BEGIN Material for this exercise

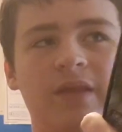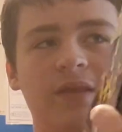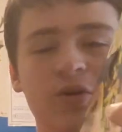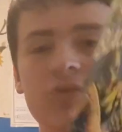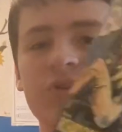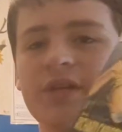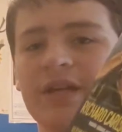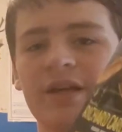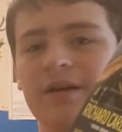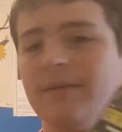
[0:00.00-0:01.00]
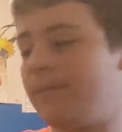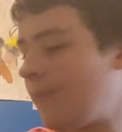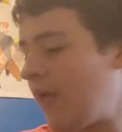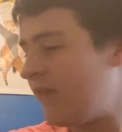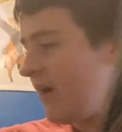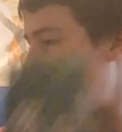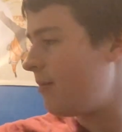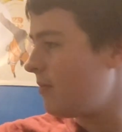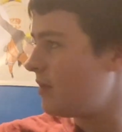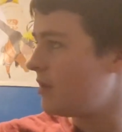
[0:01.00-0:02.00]
Usually, if
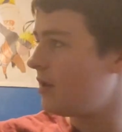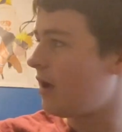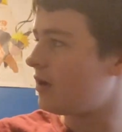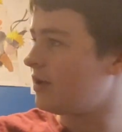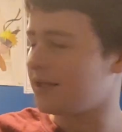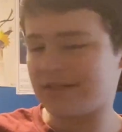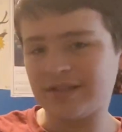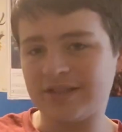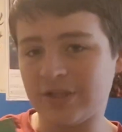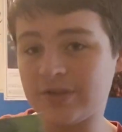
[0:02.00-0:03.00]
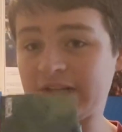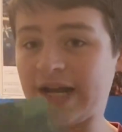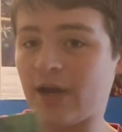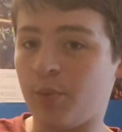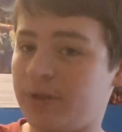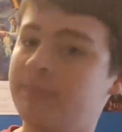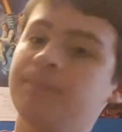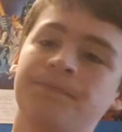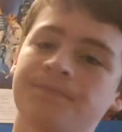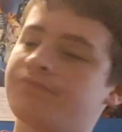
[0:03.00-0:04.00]
I'm collecting a series that I open,
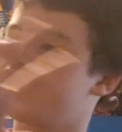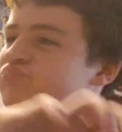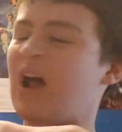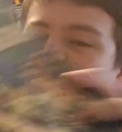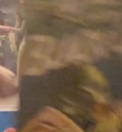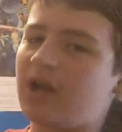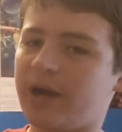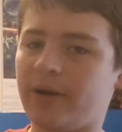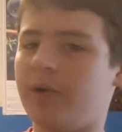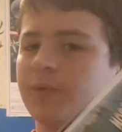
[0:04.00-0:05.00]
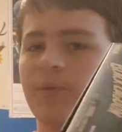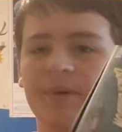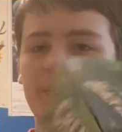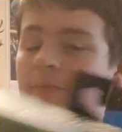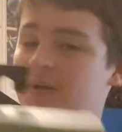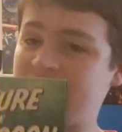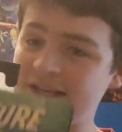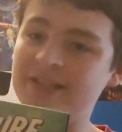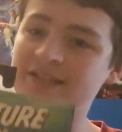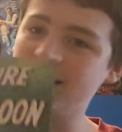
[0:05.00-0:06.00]
I don't care. I'll open them up. But
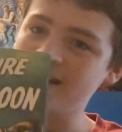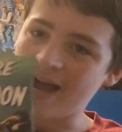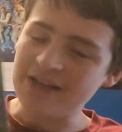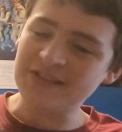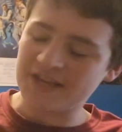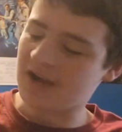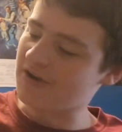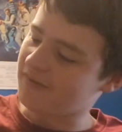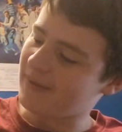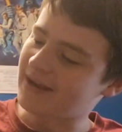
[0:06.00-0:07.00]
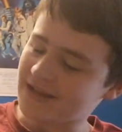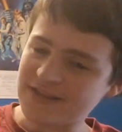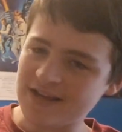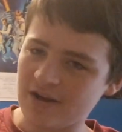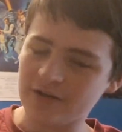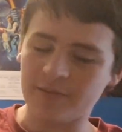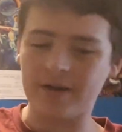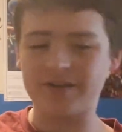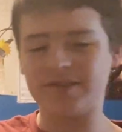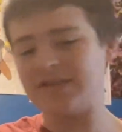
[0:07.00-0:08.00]
these, I take care of, man. I take care of the
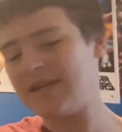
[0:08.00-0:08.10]
boxes.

END Material for this exercise

Exercise details: Output each entry exactly. Skip the pictures.

Output for this task:
[0:00.00-0:01.00]
[0:01.00-0:02.00]
Usually, if
[0:02.00-0:03.00]
[0:03.00-0:04.00]
I'm collecting a series that I open,
[0:04.00-0:05.00]
[0:05.00-0:06.00]
I don't care. I'll open them up. But
[0:06.00-0:07.00]
[0:07.00-0:08.00]
these, I take care of, man. I take care of the
[0:08.00-0:08.10]
boxes.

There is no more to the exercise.